Data for analysis:
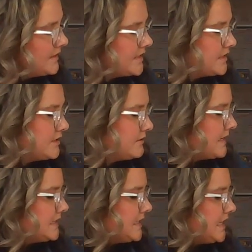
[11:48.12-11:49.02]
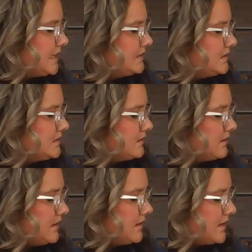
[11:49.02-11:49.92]
Then I took my tens
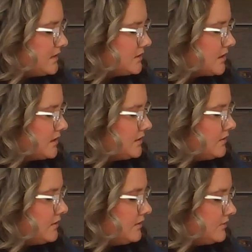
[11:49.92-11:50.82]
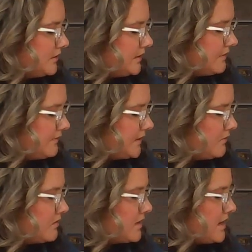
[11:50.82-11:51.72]
and I started giving
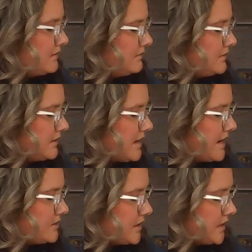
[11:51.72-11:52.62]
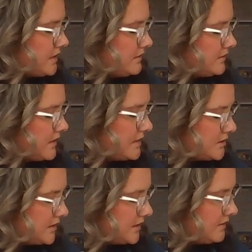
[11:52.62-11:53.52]
1, slashing,
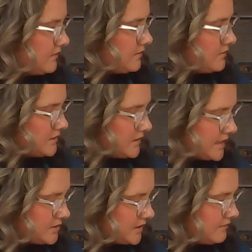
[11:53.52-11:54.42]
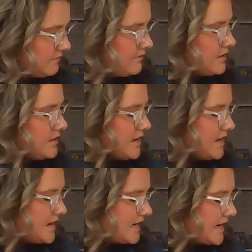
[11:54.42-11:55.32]
giving 1, slashing, giving 1.
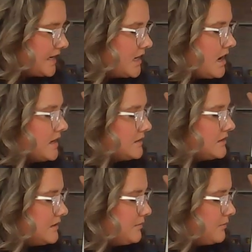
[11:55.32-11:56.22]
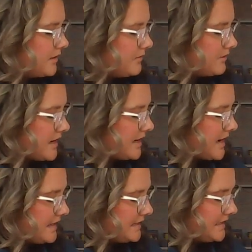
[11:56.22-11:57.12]
And I got to the point where I
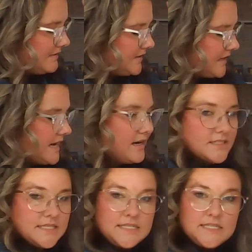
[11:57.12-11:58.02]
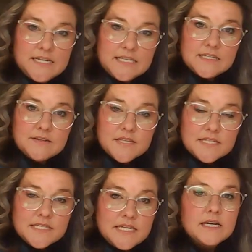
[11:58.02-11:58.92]
had given out 6 of
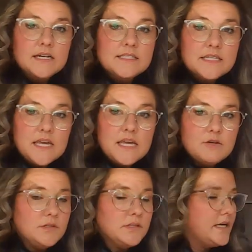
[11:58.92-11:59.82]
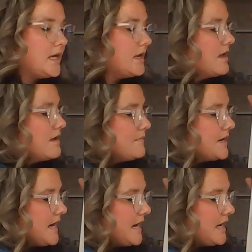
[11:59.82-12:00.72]
the tens equally,
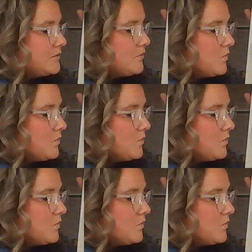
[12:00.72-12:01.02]
but I had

Task objective: Every entry above needs to be duplicated precisely, and none of the pictures should appear.

Problem solution:
[11:48.12-11:49.02]
[11:49.02-11:49.92]
Then I took my tens
[11:49.92-11:50.82]
[11:50.82-11:51.72]
and I started giving
[11:51.72-11:52.62]
[11:52.62-11:53.52]
1, slashing,
[11:53.52-11:54.42]
[11:54.42-11:55.32]
giving 1, slashing, giving 1.
[11:55.32-11:56.22]
[11:56.22-11:57.12]
And I got to the point where I
[11:57.12-11:58.02]
[11:58.02-11:58.92]
had given out 6 of
[11:58.92-11:59.82]
[11:59.82-12:00.72]
the tens equally,
[12:00.72-12:01.02]
but I had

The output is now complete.